#### Work order:
The entries below contain pictures. Write out only the lines from the line with "[1.00-2.00s]" up to and including the line with "Transcript: I could", exactly, without them.
Start of Exercise materials
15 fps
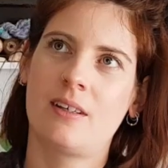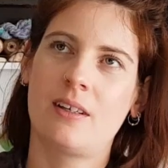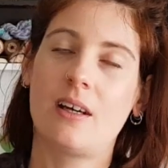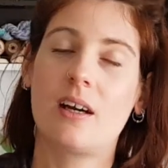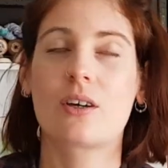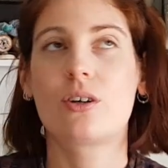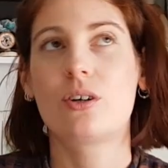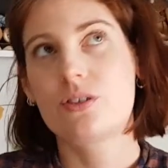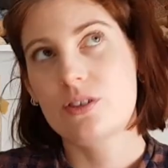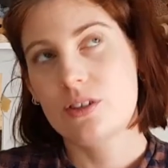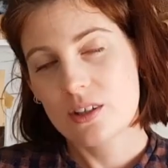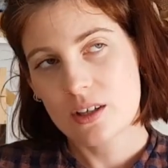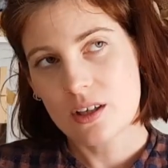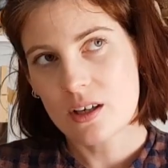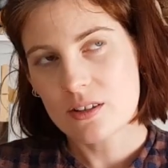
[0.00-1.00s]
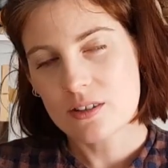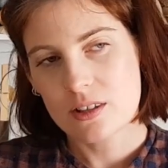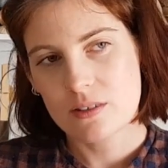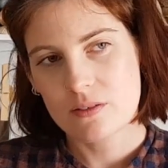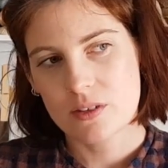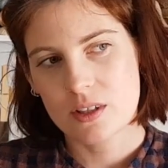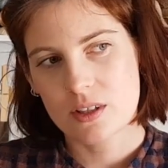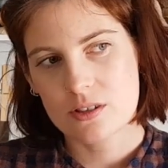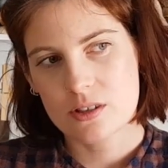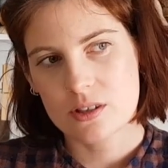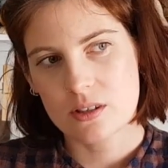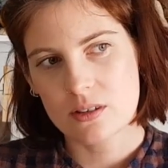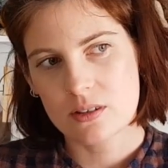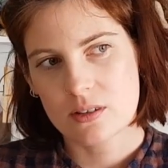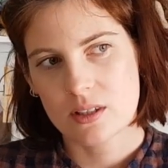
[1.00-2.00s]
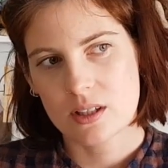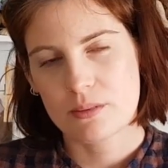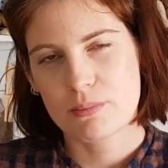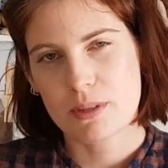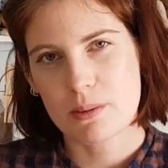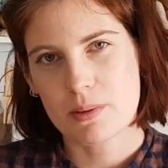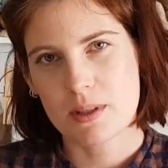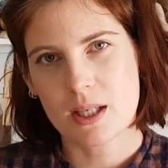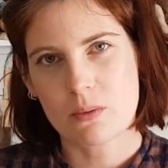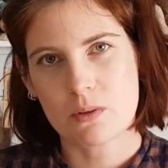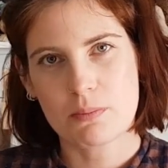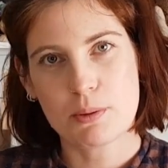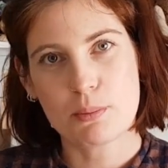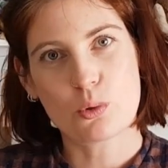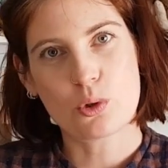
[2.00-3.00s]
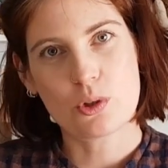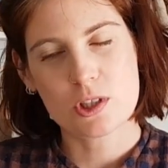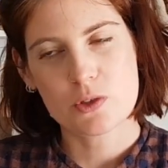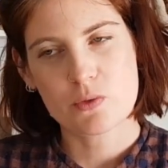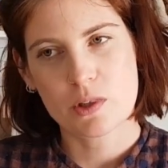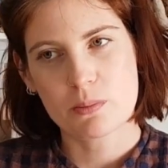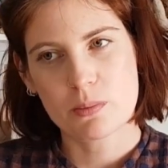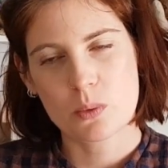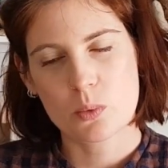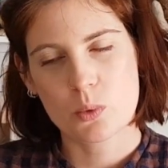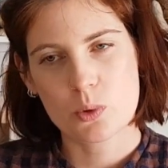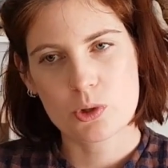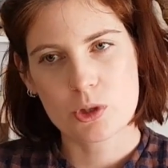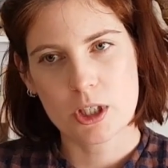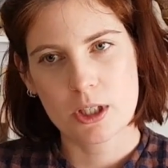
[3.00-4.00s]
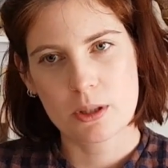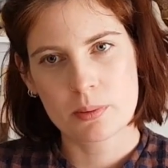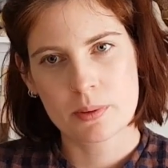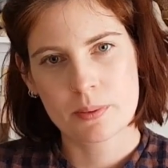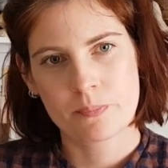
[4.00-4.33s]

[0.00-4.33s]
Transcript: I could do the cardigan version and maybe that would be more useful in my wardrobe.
End of Exercise materials
Start of Exercise materials
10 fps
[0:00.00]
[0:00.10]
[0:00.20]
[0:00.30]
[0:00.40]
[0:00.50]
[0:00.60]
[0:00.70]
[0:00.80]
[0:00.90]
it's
End of Exercise materials
#### Completed exercise:
[1.00-2.00s]
[2.00-3.00s]
[3.00-4.00s]
[4.00-4.33s]

[0.00-4.33s]
Transcript: I could do the cardigan version and maybe that would be more useful in my wardrobe.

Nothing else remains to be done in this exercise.